What they are not doing is being pro-active in support for domestic production of agricultural products. With constructive involvement in partnerships, such institution’s can benefit tremendously through investments. This will allow the agricultural landscape to rise to levels never seen before in all spheres of the economy.
There is a lack of understanding in what makes a farmer, a farm and the Agriculture Industry. One of the biggest mistakes made by commentators is to isolate the results of agriculture on a yearly basis, solely as a representative of the future of the industry.
Financial institutions react accordingly to such assessments. If negatively portrayed, they become defensive and subsequently limit or withhold financial support.
What is expense for a farming enterprise is normally income for society at large in a multitude of disciplines and facets in our economy. This is particularly true in the rural areas of our country. Most towns and even cities are almost totally dependent on the agricultural activity in their respective areas. What is income and return to a farmer also find its way through purchases into the mainstream economies of individual towns.
It can be argued that none of the smaller towns, communities or cities will survive if not for the financial support by the agricultural sector.

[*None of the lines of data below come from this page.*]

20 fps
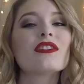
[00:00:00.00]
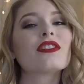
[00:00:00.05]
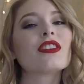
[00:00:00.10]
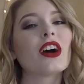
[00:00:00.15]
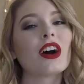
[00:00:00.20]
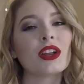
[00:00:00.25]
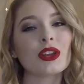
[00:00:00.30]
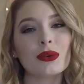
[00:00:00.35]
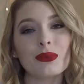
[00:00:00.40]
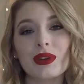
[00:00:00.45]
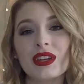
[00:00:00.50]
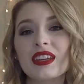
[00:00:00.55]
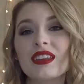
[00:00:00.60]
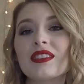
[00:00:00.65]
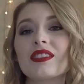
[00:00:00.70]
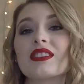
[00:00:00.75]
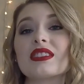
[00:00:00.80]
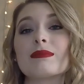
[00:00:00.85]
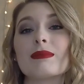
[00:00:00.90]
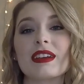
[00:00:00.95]
For Halloween,
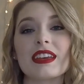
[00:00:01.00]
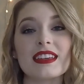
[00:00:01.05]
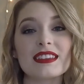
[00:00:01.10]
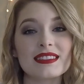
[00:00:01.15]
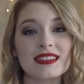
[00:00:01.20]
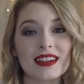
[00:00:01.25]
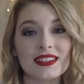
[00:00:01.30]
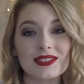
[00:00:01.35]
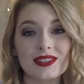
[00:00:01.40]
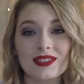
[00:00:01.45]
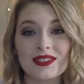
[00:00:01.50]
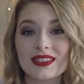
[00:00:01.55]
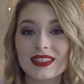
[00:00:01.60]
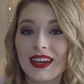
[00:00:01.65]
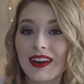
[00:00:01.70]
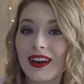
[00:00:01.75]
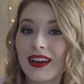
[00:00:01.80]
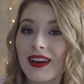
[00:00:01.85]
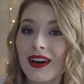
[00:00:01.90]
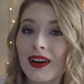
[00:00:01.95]
there's Mickey's Not So
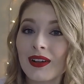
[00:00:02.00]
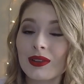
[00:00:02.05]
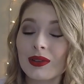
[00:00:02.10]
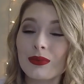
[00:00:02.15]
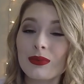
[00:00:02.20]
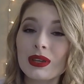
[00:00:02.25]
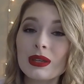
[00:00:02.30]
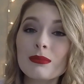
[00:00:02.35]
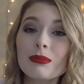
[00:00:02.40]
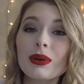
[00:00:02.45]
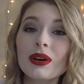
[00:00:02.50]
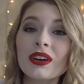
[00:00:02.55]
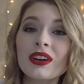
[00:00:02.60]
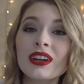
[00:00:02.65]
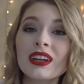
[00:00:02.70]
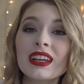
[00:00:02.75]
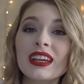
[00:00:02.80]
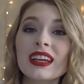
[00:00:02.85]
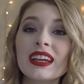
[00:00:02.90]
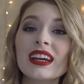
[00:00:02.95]
Scary Halloween
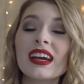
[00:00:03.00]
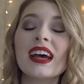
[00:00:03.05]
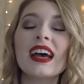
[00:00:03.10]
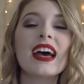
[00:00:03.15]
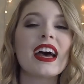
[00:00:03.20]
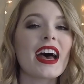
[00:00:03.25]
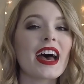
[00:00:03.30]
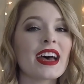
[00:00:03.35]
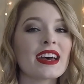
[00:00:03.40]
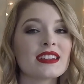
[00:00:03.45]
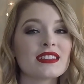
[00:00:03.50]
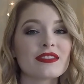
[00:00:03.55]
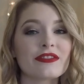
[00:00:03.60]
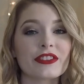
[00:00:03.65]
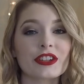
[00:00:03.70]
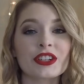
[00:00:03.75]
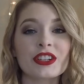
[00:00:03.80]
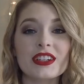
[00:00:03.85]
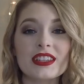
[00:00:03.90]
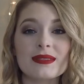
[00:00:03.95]
Party, and
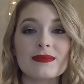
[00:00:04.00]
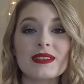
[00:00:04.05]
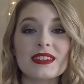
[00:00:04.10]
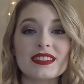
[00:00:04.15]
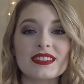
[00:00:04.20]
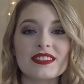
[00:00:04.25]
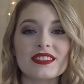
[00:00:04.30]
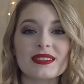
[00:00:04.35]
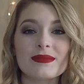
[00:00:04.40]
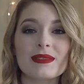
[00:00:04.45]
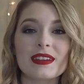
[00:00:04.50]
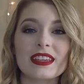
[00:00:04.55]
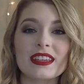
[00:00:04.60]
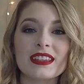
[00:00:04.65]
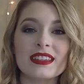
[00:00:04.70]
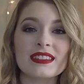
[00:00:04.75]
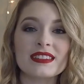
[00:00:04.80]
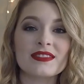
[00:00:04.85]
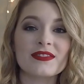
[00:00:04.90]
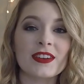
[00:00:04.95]
for Christmas, there's
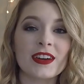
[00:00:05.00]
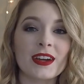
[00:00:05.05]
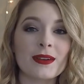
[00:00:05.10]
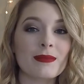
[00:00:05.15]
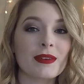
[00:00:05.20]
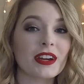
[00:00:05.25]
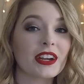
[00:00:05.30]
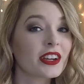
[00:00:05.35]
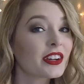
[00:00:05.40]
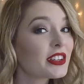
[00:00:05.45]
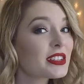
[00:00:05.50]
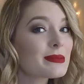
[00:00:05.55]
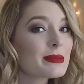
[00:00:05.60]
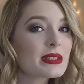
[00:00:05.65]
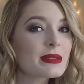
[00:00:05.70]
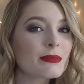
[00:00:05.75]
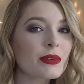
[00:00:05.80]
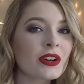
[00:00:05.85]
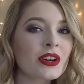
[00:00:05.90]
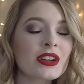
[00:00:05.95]
Mickey's Very Merry
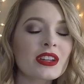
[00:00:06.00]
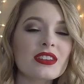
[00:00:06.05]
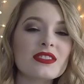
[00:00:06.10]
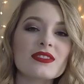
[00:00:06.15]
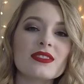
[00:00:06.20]
Christmas Party.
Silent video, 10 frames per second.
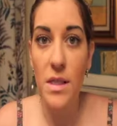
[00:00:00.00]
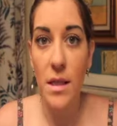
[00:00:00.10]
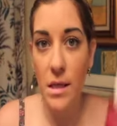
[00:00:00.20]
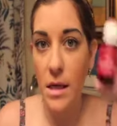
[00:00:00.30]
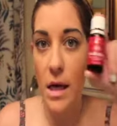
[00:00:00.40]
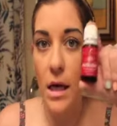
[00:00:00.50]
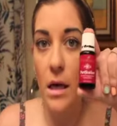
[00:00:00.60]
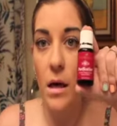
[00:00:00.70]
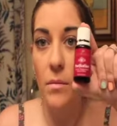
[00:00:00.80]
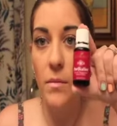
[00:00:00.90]
this as
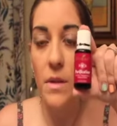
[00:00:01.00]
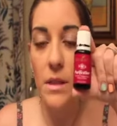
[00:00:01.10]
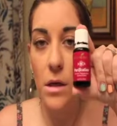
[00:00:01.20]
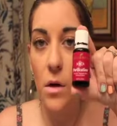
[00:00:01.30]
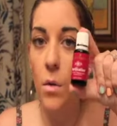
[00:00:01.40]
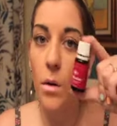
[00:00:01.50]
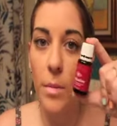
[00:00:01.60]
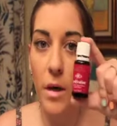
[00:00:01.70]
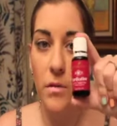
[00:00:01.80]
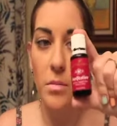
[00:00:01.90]
a mosquito or
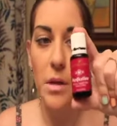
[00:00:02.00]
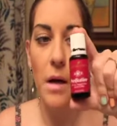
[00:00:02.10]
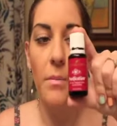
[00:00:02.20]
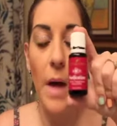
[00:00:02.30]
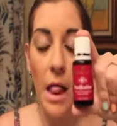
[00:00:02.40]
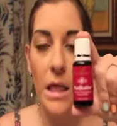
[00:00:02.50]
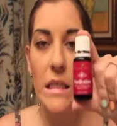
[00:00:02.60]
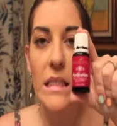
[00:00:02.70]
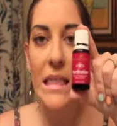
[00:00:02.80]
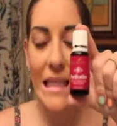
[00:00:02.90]
bug
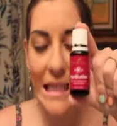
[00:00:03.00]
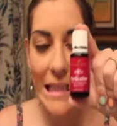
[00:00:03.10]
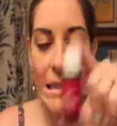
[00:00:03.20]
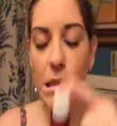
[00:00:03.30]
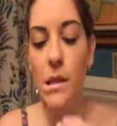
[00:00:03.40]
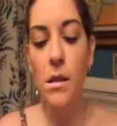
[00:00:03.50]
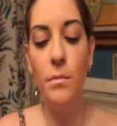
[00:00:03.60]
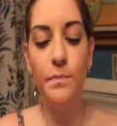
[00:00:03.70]
repellent is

The farmer operates in a very expensive environment. The short-term funding afforded farmers to support capital assets as too operational costs, makes it extremely difficult for farmers to sustain their operations over long periods. This is constrictive and inhibits the farming potential at present.
If one considers the total agricultural debt of farmers in 2018 and compare that to the total asset value and equity in the industry, then one has to realize that over the ages, the farmer has been the biggest direct long-term investor in the agriculture industry through own investment on their respective farms.
Attempts should be made to validate the value and opportunities for the non-farming investor to invest in the South African agricultural domain.